PROBLEM REQUIREMENTS — When you set down the entries, keep every word exactly as it is but drop the pictures.
(EXERCISE MATERIAL begins)
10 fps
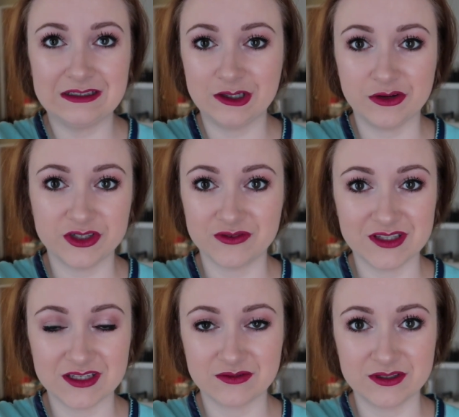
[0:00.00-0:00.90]
I don't know which
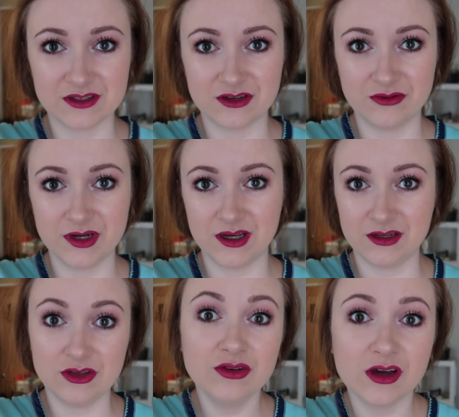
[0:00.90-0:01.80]
one this one's going
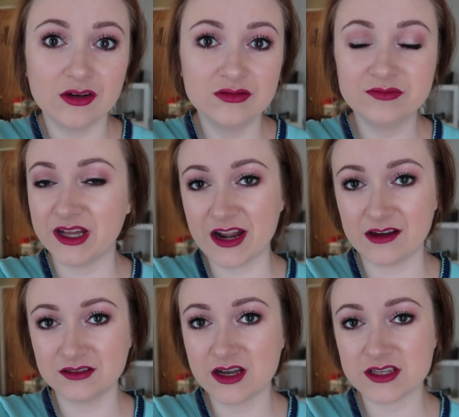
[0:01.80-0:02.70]
on. You know by
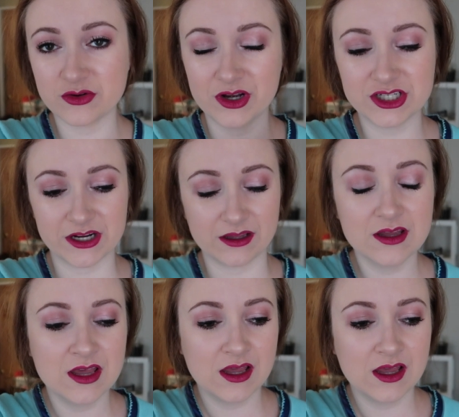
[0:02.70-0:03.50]
now because you're watching it.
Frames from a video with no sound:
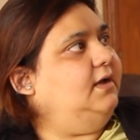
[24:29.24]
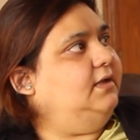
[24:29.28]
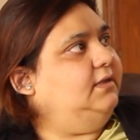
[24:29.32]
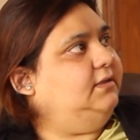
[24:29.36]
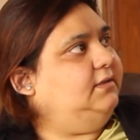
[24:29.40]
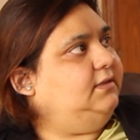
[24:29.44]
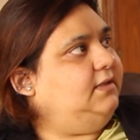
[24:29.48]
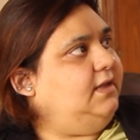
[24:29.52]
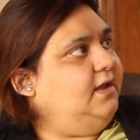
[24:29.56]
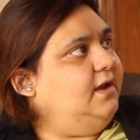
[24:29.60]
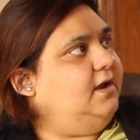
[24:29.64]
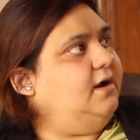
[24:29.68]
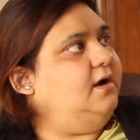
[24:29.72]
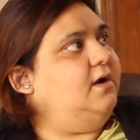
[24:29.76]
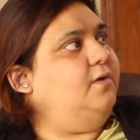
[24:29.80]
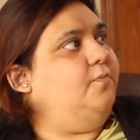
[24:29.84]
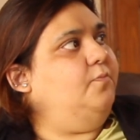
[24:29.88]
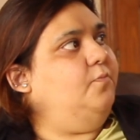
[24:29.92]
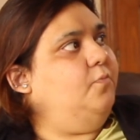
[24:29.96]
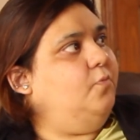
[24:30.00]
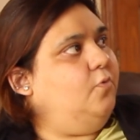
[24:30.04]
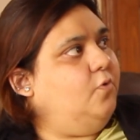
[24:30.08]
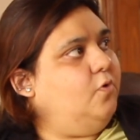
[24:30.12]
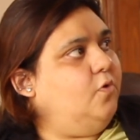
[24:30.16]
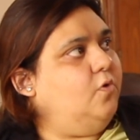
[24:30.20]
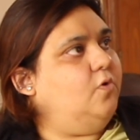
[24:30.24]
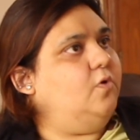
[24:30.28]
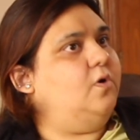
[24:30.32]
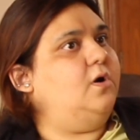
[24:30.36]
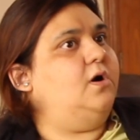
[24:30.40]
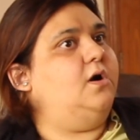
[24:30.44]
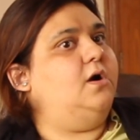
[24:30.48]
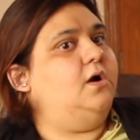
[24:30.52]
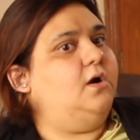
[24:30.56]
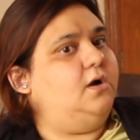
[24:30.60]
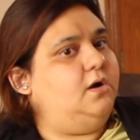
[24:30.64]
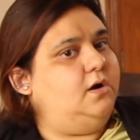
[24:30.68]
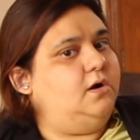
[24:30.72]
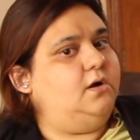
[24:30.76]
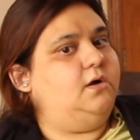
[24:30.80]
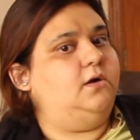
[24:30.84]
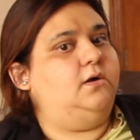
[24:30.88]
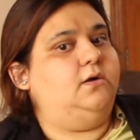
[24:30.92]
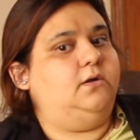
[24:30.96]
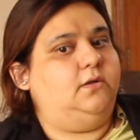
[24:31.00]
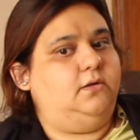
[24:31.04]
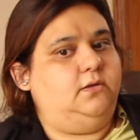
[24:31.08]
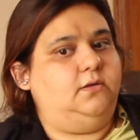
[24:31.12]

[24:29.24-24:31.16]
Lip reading: they are more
(EXERCISE MATERIAL ends)
SOLVED PROBLEM —
10 fps
[0:00.00-0:00.90]
I don't know which
[0:00.90-0:01.80]
one this one's going
[0:01.80-0:02.70]
on. You know by
[0:02.70-0:03.50]
now because you're watching it.
Frames from a video with no sound:
[24:29.24]
[24:29.28]
[24:29.32]
[24:29.36]
[24:29.40]
[24:29.44]
[24:29.48]
[24:29.52]
[24:29.56]
[24:29.60]
[24:29.64]
[24:29.68]
[24:29.72]
[24:29.76]
[24:29.80]
[24:29.84]
[24:29.88]
[24:29.92]
[24:29.96]
[24:30.00]
[24:30.04]
[24:30.08]
[24:30.12]
[24:30.16]
[24:30.20]
[24:30.24]
[24:30.28]
[24:30.32]
[24:30.36]
[24:30.40]
[24:30.44]
[24:30.48]
[24:30.52]
[24:30.56]
[24:30.60]
[24:30.64]
[24:30.68]
[24:30.72]
[24:30.76]
[24:30.80]
[24:30.84]
[24:30.88]
[24:30.92]
[24:30.96]
[24:31.00]
[24:31.04]
[24:31.08]
[24:31.12]

[24:29.24-24:31.16]
Lip reading: they are more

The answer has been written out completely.